The feed section of a Rawdog config file (usually in ~/.rawdog/config) can look like either of the following:

feed 60 http://postneo.com/rss.xml
feed 1h http://postneo.com/rss.xml

The top line is what the older version of Rawdog uses, the lower line is what newer versions of Rawdog uses.  Luckily each line is “feed” + <time> + <url>, so the string can just be split and I can grab the URL with foo[2].

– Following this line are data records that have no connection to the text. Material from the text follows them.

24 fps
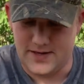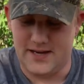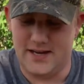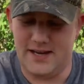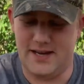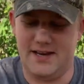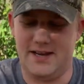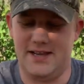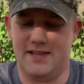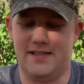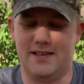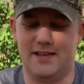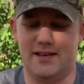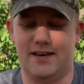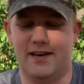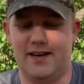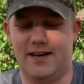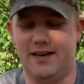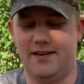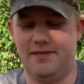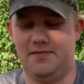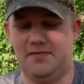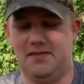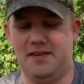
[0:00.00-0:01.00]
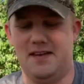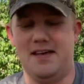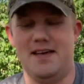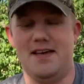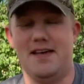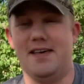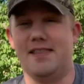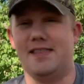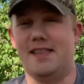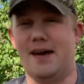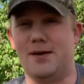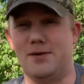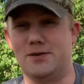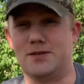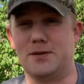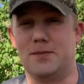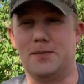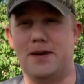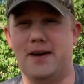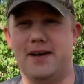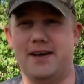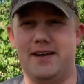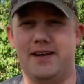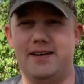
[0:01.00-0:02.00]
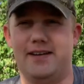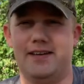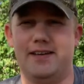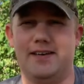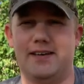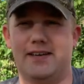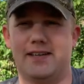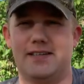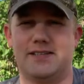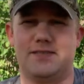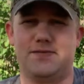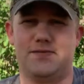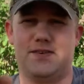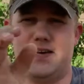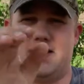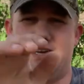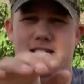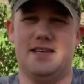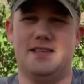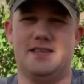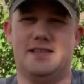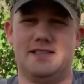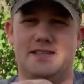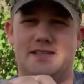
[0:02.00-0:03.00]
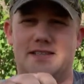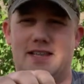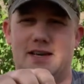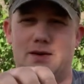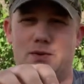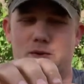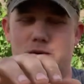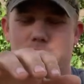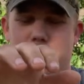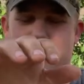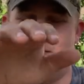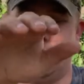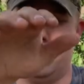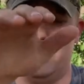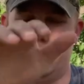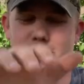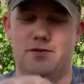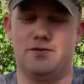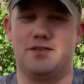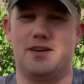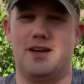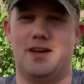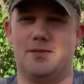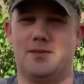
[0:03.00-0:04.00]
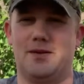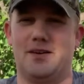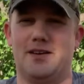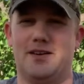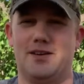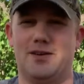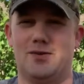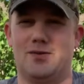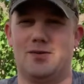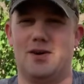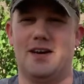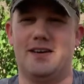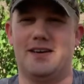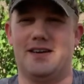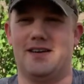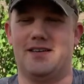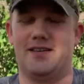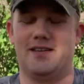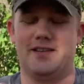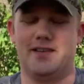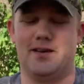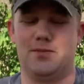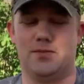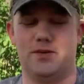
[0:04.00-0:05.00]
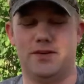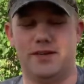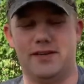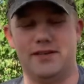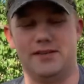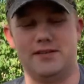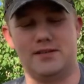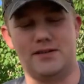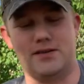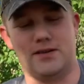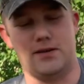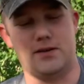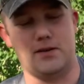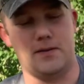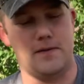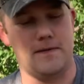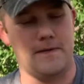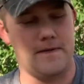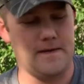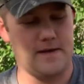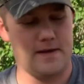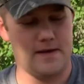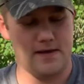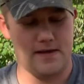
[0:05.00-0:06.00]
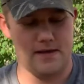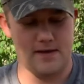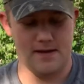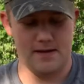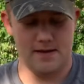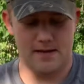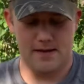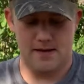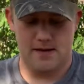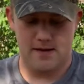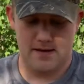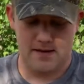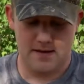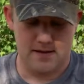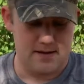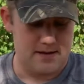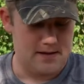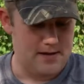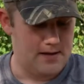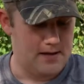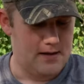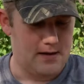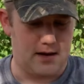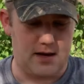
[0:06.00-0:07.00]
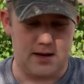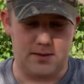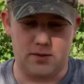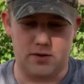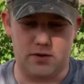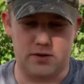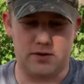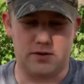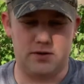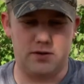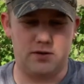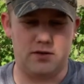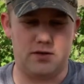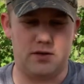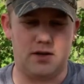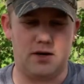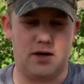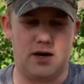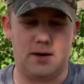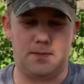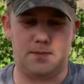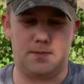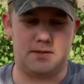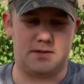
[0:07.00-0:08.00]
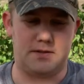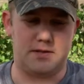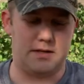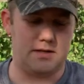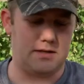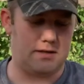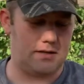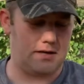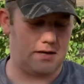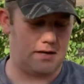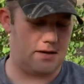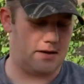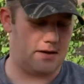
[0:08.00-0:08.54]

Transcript: hitting the knife, that was a bad idea because if I hit this and that wood moves, I'm gonna go right down on that blade. So I'm going to do the opposite.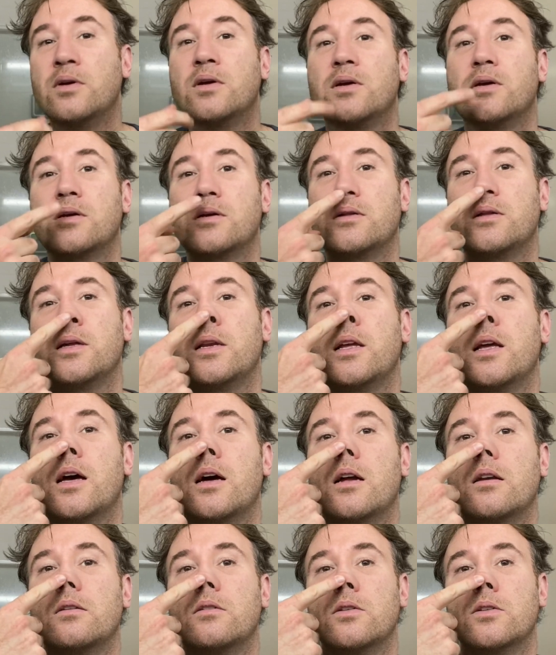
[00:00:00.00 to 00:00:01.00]
cleaning
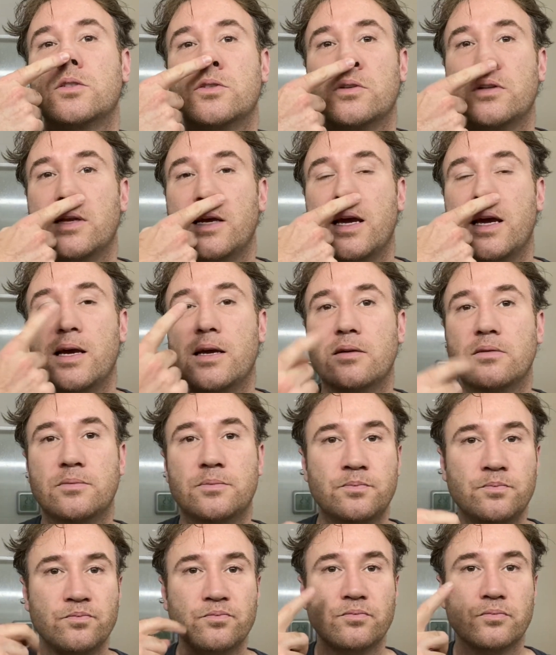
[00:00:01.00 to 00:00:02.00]
out nostril hair
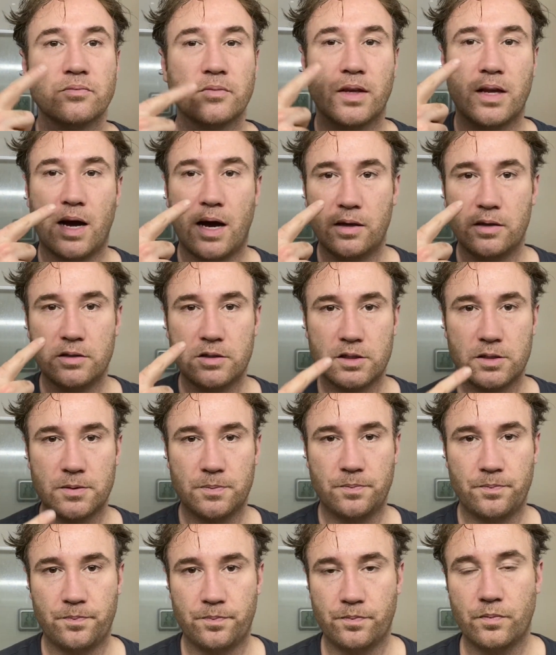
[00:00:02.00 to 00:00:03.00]
cutters.
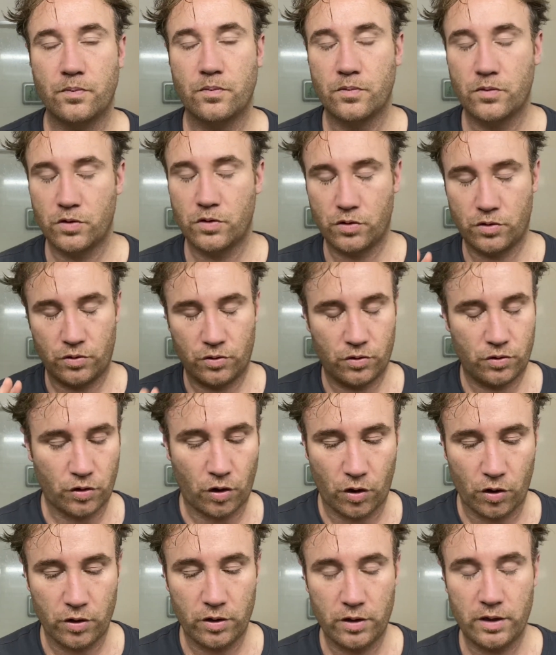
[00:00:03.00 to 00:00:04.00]

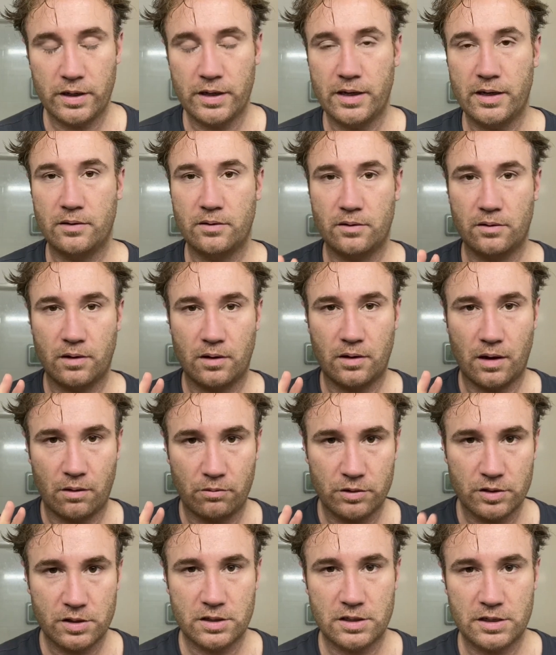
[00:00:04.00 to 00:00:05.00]
Totally, I would
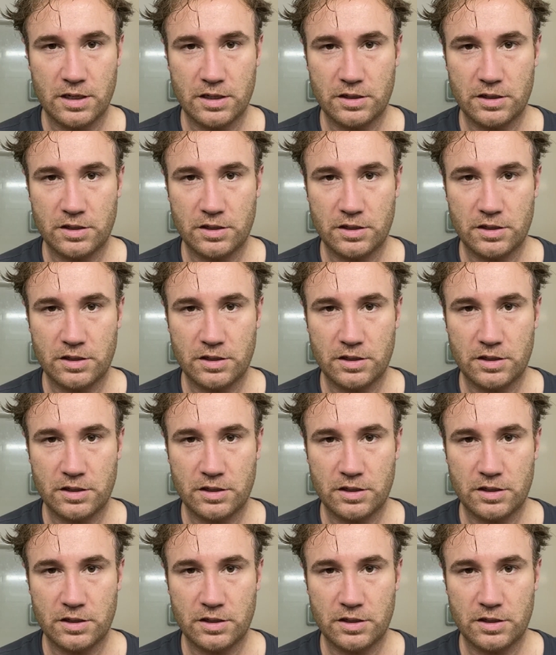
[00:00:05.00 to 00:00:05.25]
suggest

Here is the result of my two minute hack to figure out where the segfaults are coming from:

import feedparser

f=open('config', 'r')
for line in f.readlines():
  if line.startswith('feed'):
    foo = line.split()
    print 'parsing ' + foo[2]
    data = feedparser.parse(foo[2])
f.close()

This will skip over any comments (lines that start with #) and other directives in the Rawdog config file.  I ended up making a backup, running the checker until I came across an error, commented out the offending feed in the backup file, and then removed all feeds in the file I was checking up to and including the offending feed.  This way I wasn’t hammering feeds in the beginning of the list.  Rinse, later, repeat.  It wasn’t until down at the bottom that I found the link that was causing the segfault: a link to one of my posts.  Sheesh.

But hey, with a few lines of python and a few minutes, I’m back up and running.